WORK ITEM
What are the lines below, starting at the line containing "[0:01.48-0:02.46]" and ending at the line containing "[0:07.39-0:08.37]"? Write them out exactly, ends included, without pictures.

Saved data entries:

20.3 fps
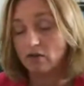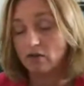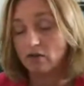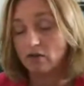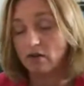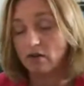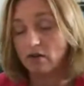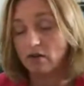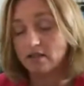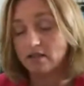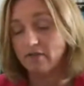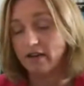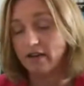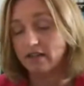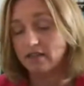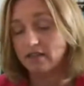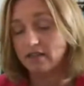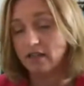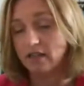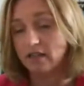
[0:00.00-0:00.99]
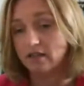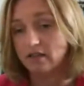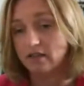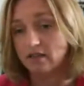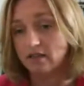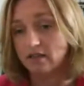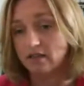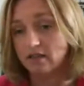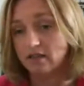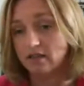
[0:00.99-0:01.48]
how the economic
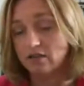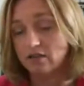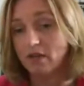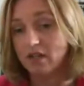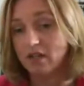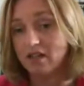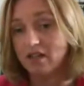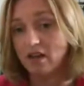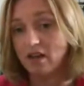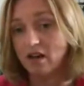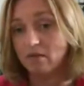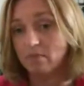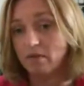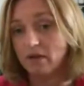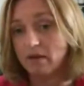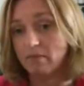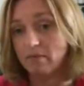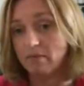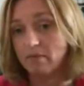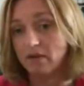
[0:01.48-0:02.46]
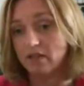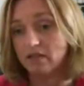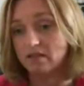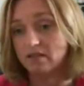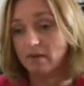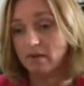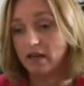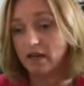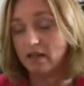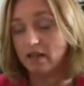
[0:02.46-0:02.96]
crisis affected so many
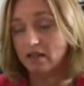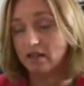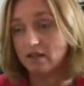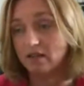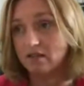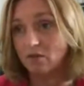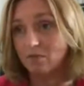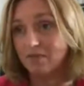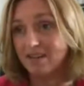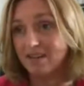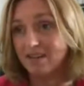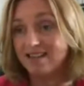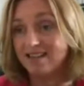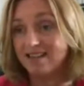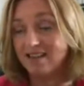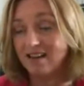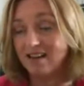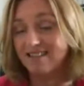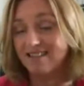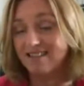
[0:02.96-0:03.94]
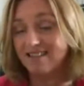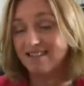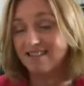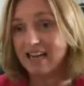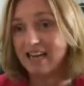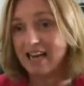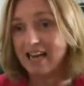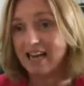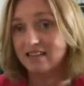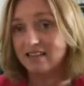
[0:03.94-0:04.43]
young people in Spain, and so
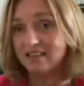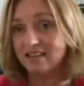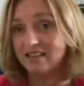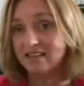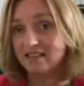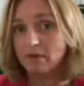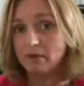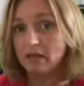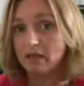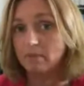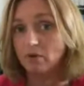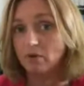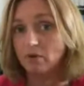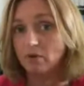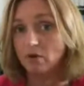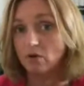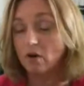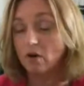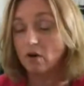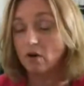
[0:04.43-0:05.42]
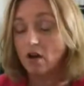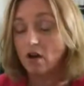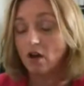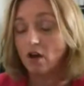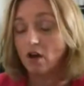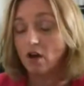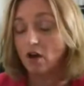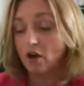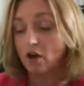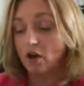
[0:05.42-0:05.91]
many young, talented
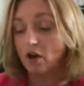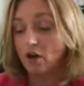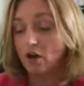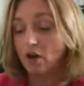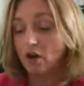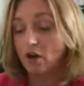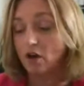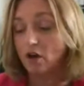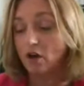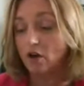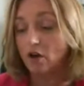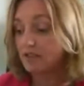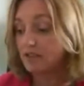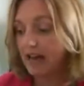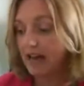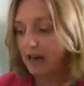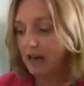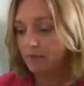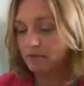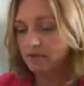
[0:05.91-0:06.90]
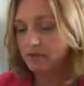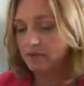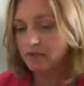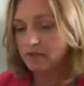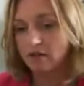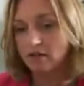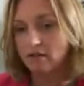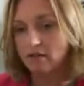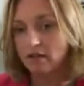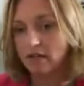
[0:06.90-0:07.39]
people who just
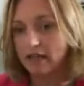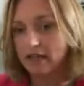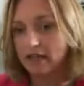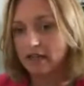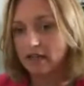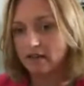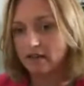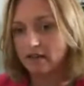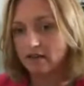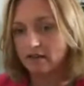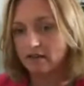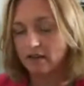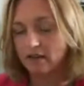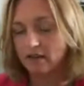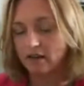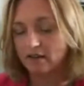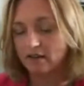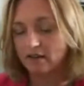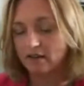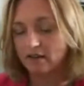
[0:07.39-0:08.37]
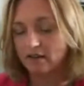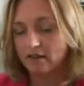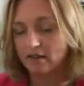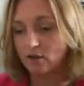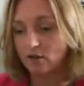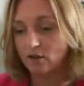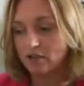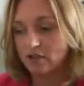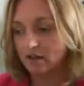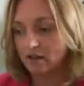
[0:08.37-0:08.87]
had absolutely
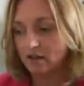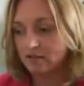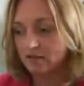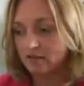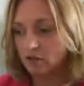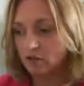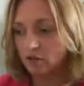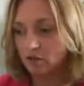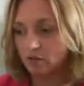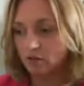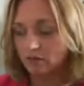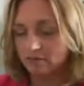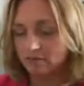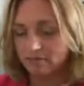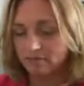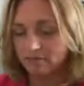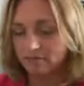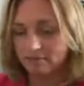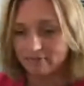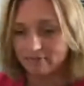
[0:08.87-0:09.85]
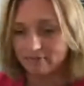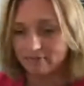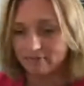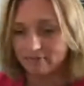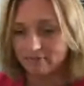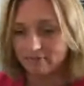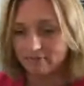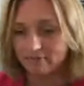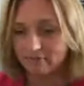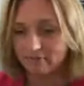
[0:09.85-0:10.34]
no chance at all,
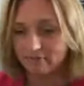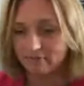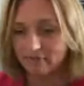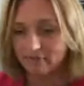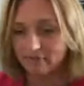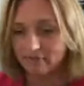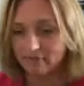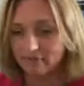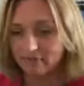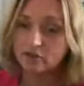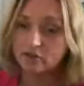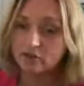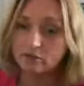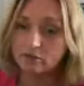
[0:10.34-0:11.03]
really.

--

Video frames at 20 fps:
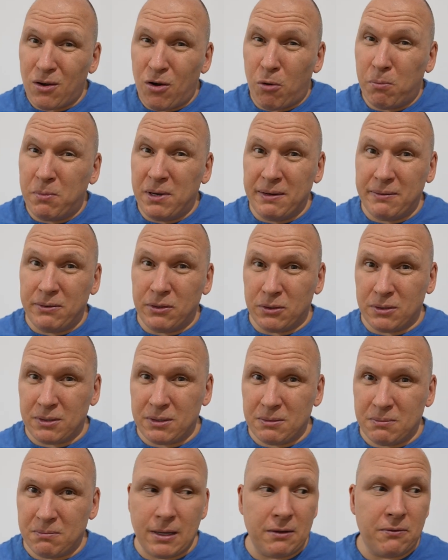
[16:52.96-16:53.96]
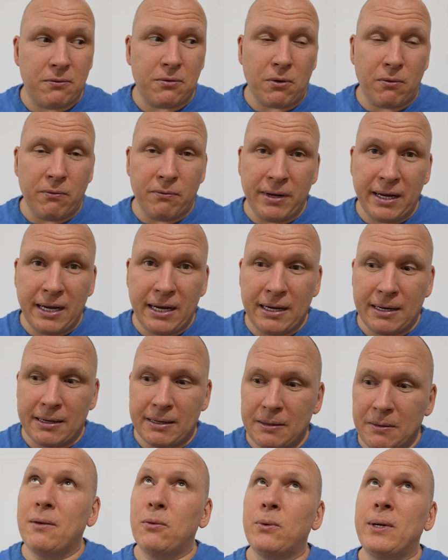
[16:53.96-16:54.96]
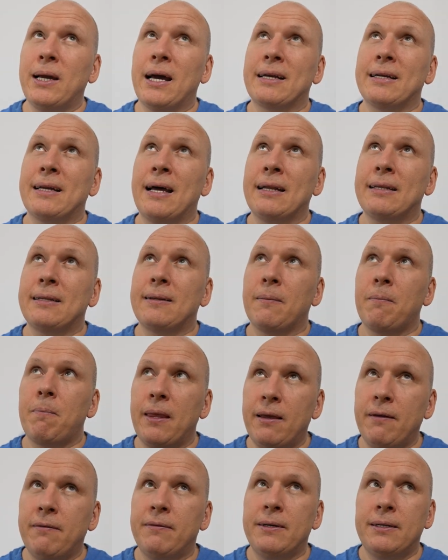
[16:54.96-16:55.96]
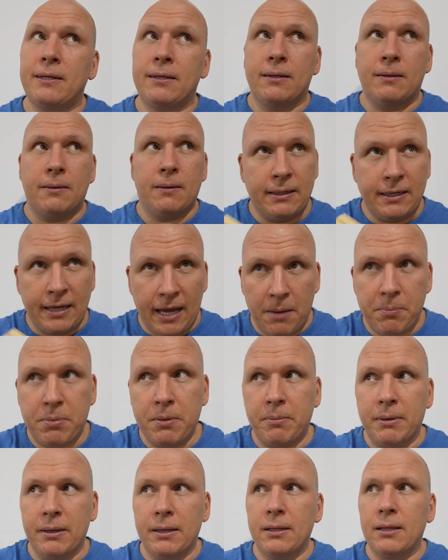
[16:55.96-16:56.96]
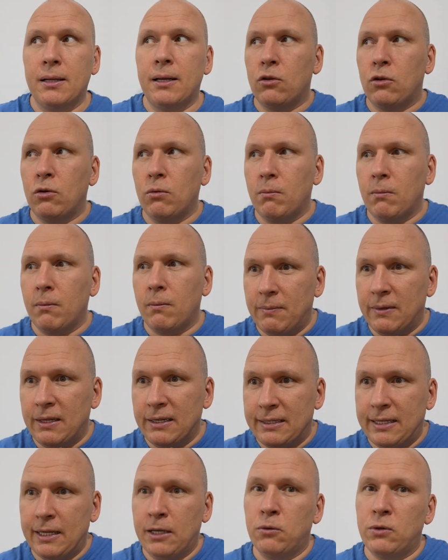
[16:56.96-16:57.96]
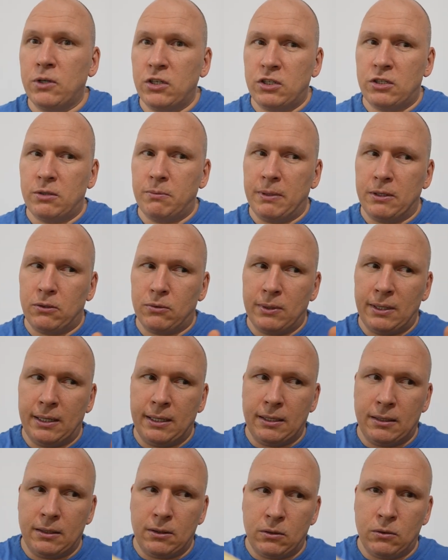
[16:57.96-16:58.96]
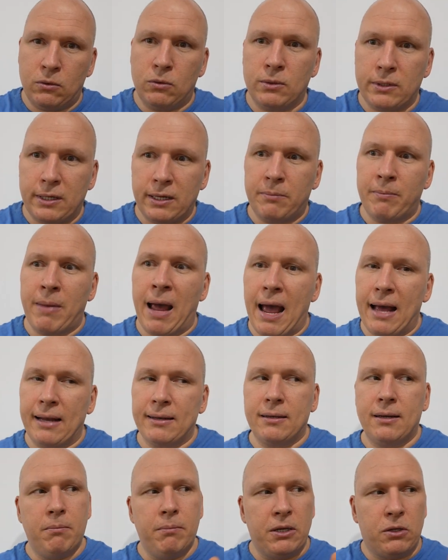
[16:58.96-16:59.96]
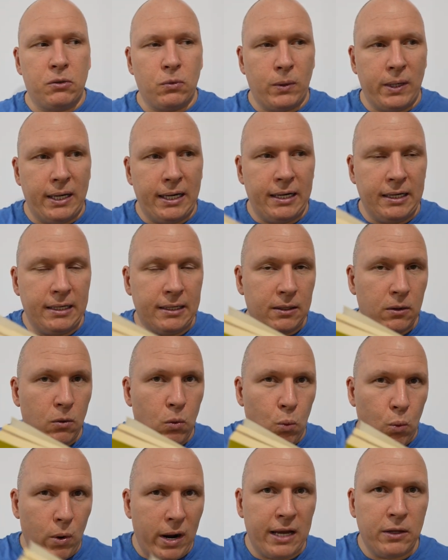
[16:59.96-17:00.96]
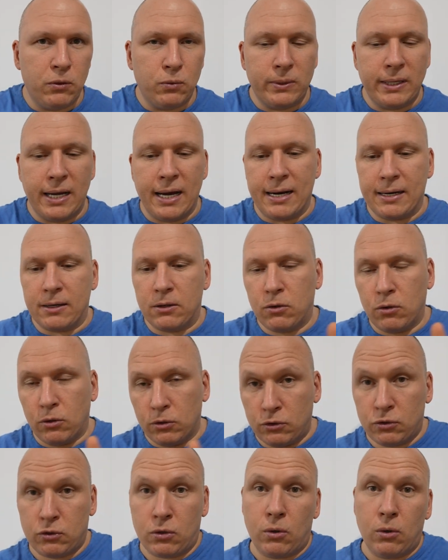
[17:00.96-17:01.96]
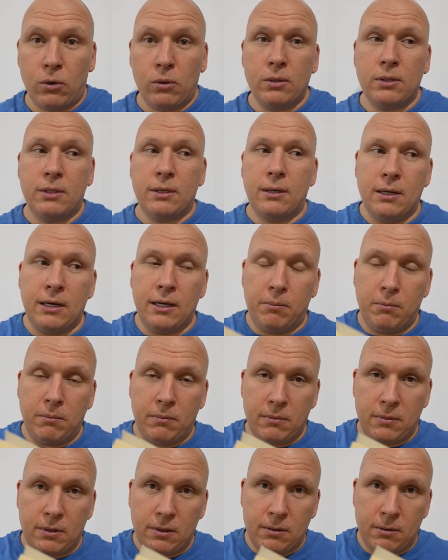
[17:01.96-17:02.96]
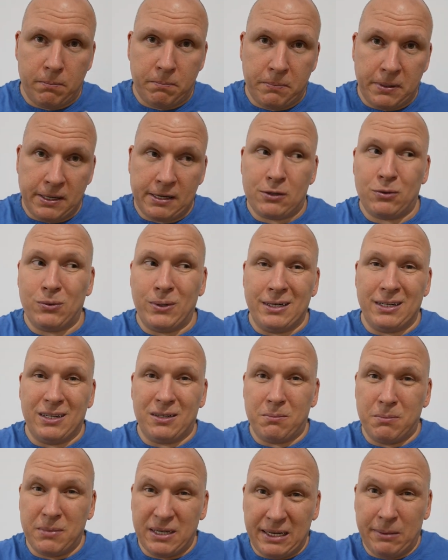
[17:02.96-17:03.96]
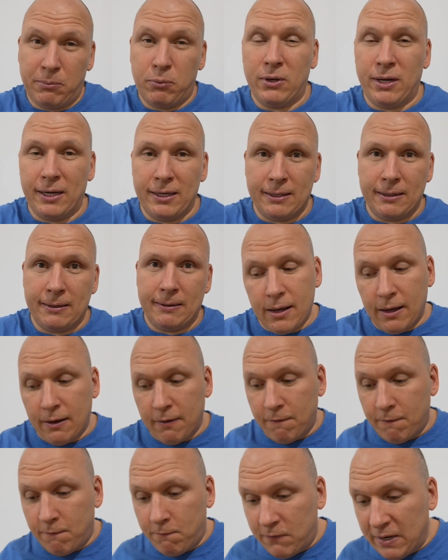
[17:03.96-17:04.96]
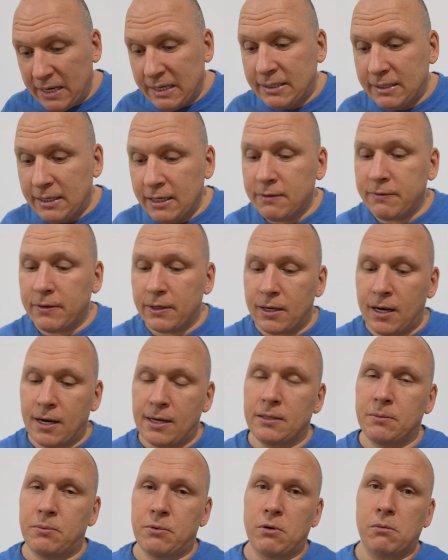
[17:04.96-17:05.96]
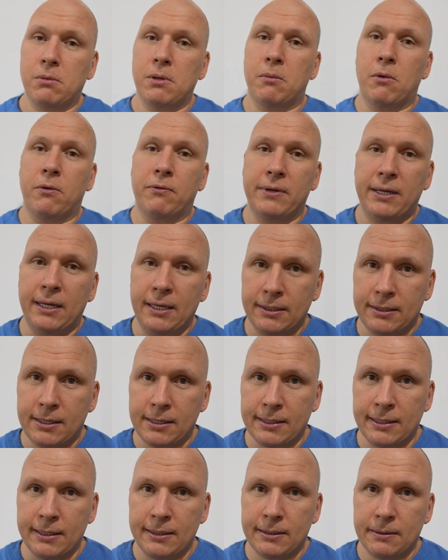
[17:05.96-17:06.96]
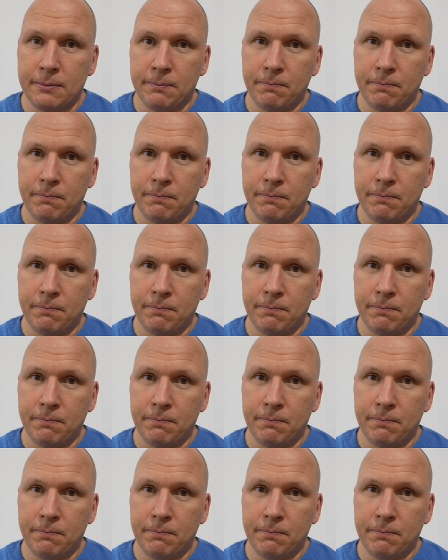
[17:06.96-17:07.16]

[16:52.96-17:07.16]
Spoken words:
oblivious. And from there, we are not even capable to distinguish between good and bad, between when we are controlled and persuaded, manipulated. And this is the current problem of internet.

SOLUTION FOR THIS TASK
[0:01.48-0:02.46]
[0:02.46-0:02.96]
crisis affected so many
[0:02.96-0:03.94]
[0:03.94-0:04.43]
young people in Spain, and so
[0:04.43-0:05.42]
[0:05.42-0:05.91]
many young, talented
[0:05.91-0:06.90]
[0:06.90-0:07.39]
people who just
[0:07.39-0:08.37]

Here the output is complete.